Un film-labirinto, stratificato come un antico palinsesto, in cui perdersi per ritrovarsi. Un monologo in cinque capitoli, «come le dita della mano», trapunto da infinite citazioni, cinematografiche e non. Una giungla di immagini e parole, a volte scagliate le une contro le altre, in cui ogni manipolazione è permessa e ogni arbitrio genera nuove suggestioni. Come un minerale prezioso estratto da una roccia. Perché il senso sta anche nel montaggio, nell' urto, nello spiazzamento. Ed ecco intrecciarsi vertiginosamente due piste. L' occhio riconosce "Vertigo" o "Paisà", "Freaks" o "Johnny Guitar", il "Salò" di Pasolini o "Lo squalo" di Spielberg, e mille altri film. Ma la mente vede altro. Vede formarsi un pensiero nuovo, un pensiero che procede a strappi mentre la voce dell'autore suggerisce, sussurra, inciampa, si strozza. Perché «la condizione dell'uomo è pensare con le mani». O almeno questo fa un artista. Fino a illuminare di colpo ciò che un attimo prima sembrava oscuro. O magari a commuoverci - pensiamo al sublime finale - quando meno ce lo aspettiamo. Palma "d' onore" a Cannes 2018, l'ultimo lavoro di Godard sfida ogni descrizione per proporre qualcosa di raro oggi al cinema: un'esperienza. Ostica, certo. Ma anche ricchissima. Soprattutto ora che grazie a Fuori orario possiamo vederlo e rivederlo su Raiplay, "sfogliandolo" come fosse un libro, scavando dentro ogni scena come faremmo con "Finnegans Wake". Zigzagando tra le ossessioni di Godard, la guerra, la violenza, l'oppressione, per scoprire che anche quando esplora la nostra incapacità di capire il mondo arabo, da Dumas fino all' Isis, o cita a piene mani un romanzo dell' egiziano Albert Cossery ("Ambizione nel deserto"), Godard, 90 anni a dicembre, parla di sé. Del cinema che ha amato, interrogato, rivoluzionato. Del culto per le immagini che ha modellato, nel bene e nel male, il Novecento. E della necessità di continuare a osare e sognare. Comunque. Perché «anche se niente dovesse mai essere come avevamo sperato, ciò non cambierà in niente le nostre speranze.

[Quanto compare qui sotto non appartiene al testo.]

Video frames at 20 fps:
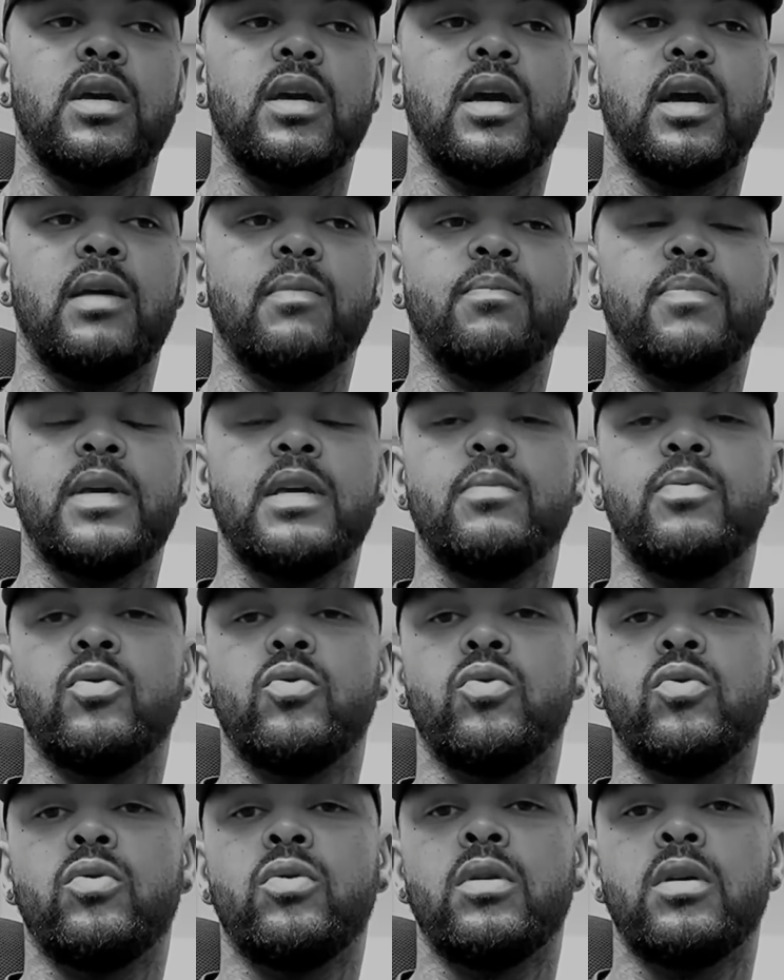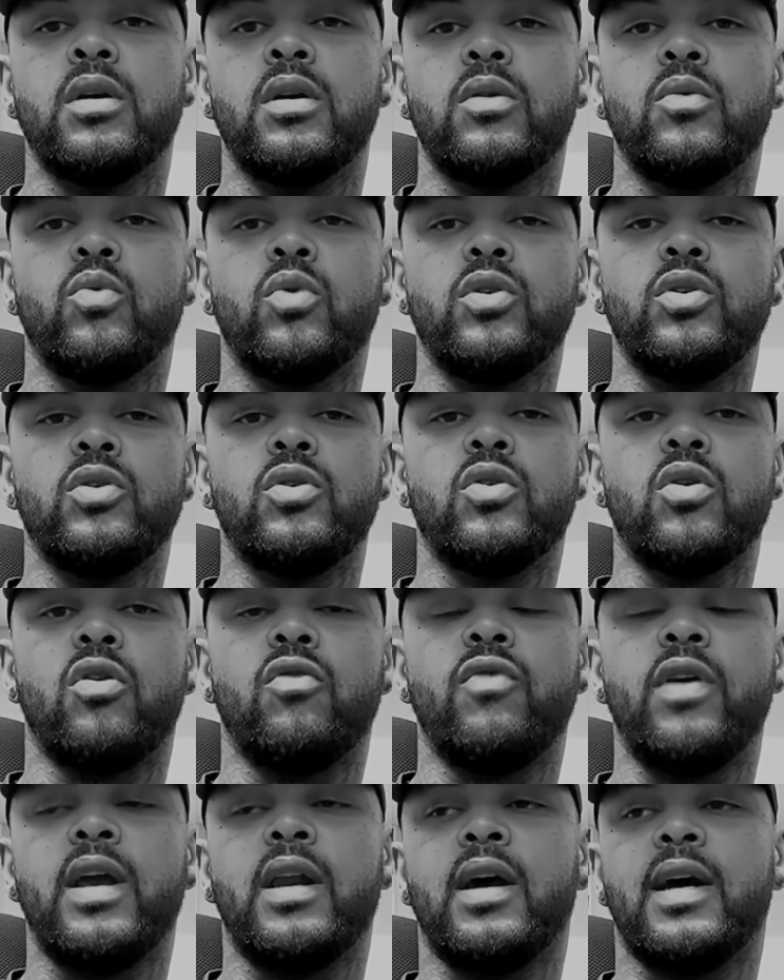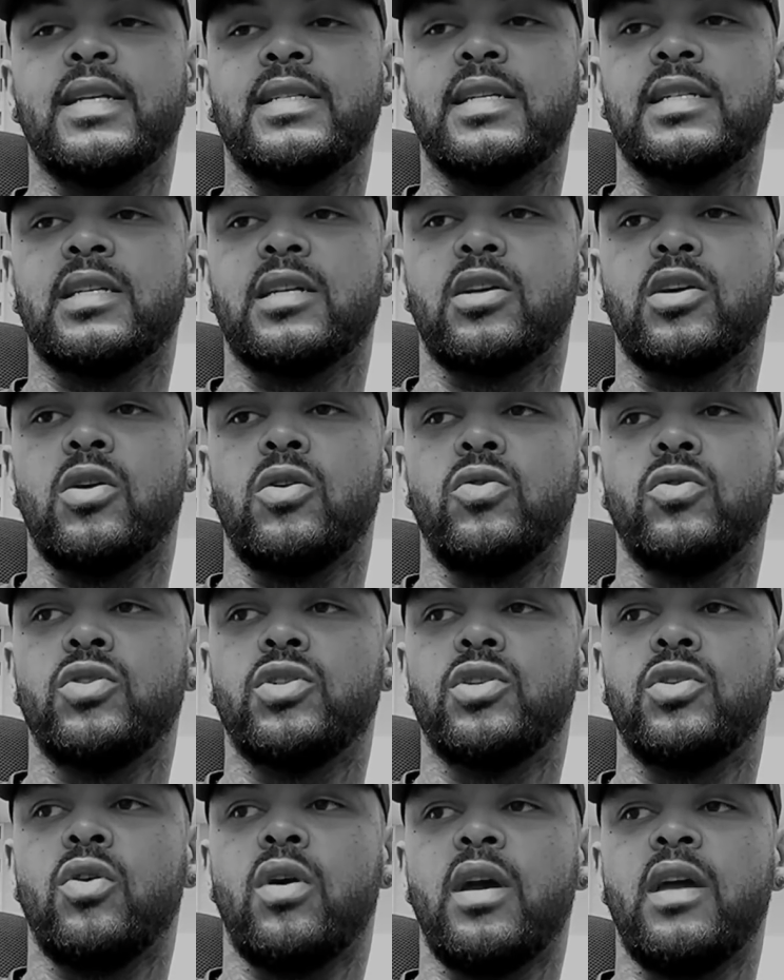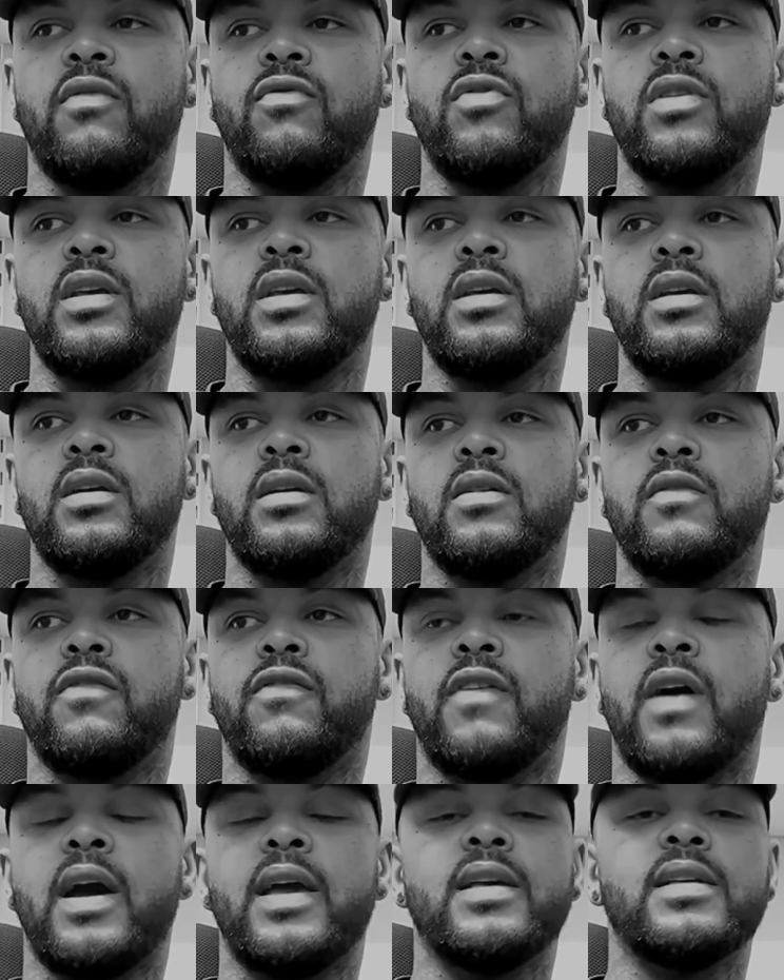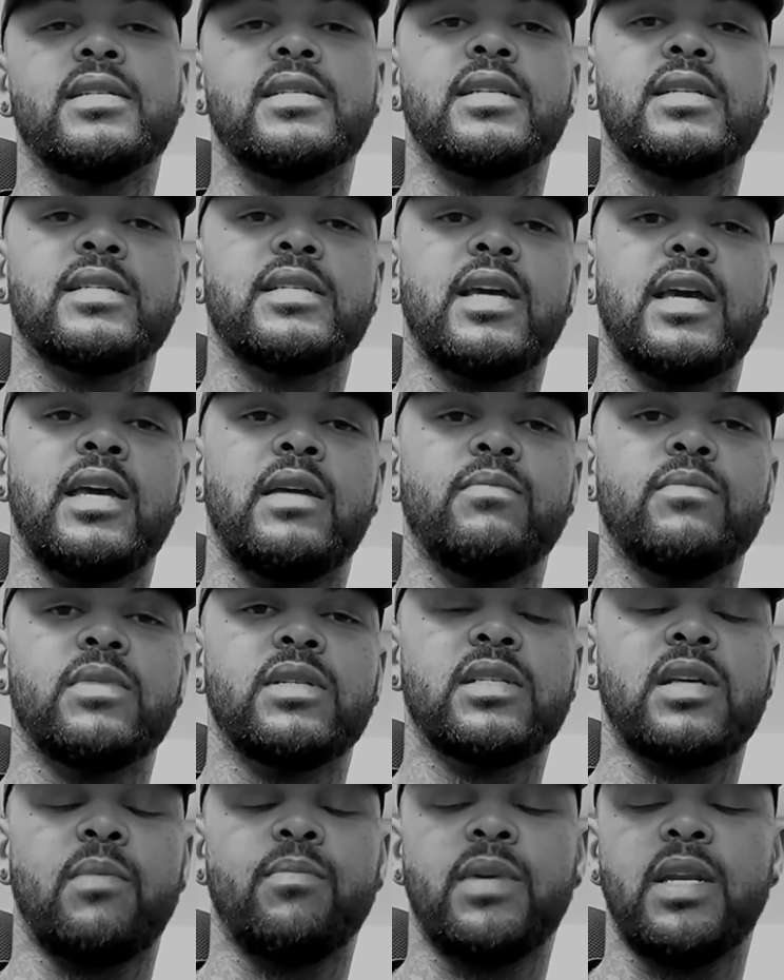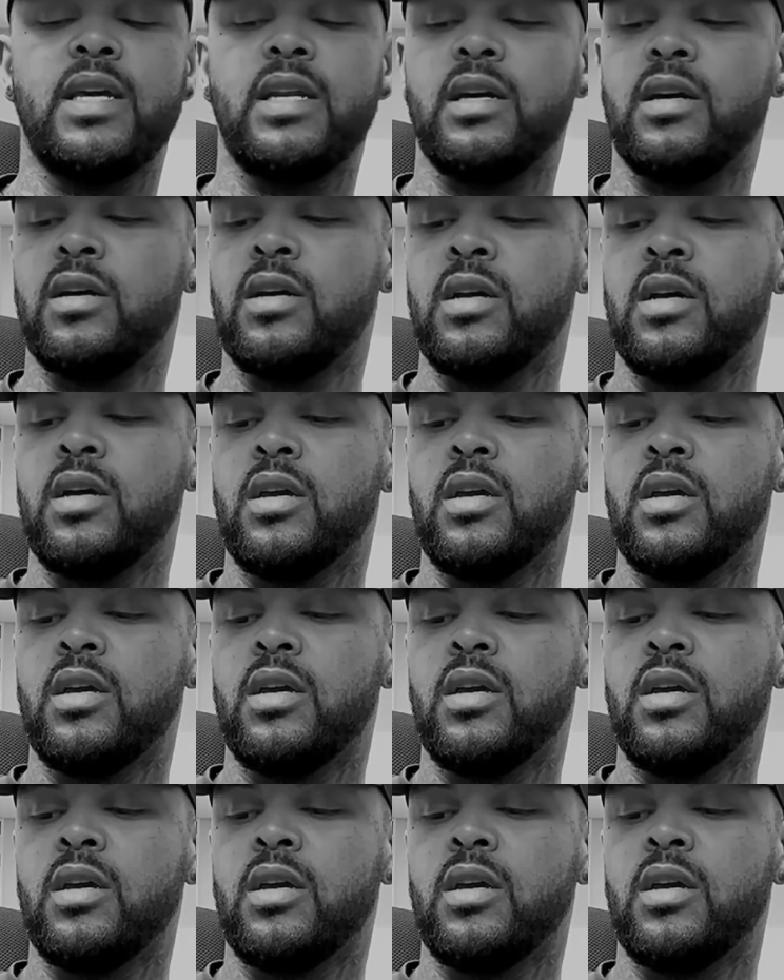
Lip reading: And people, what you got to realize as a coach, not every fight is the same. Some need a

Esse resteranno un'utopia necessaria, e il dominio dell'utopia è più vasto del nostro tempo». Detto così può sembrare astratto. Ma unite queste parole a quella danza sfrenata estratta da "Le plaisir" di Max Ophüls, e tutta questa astrazione vi esploderà nel petto come un'incontenibile emozione.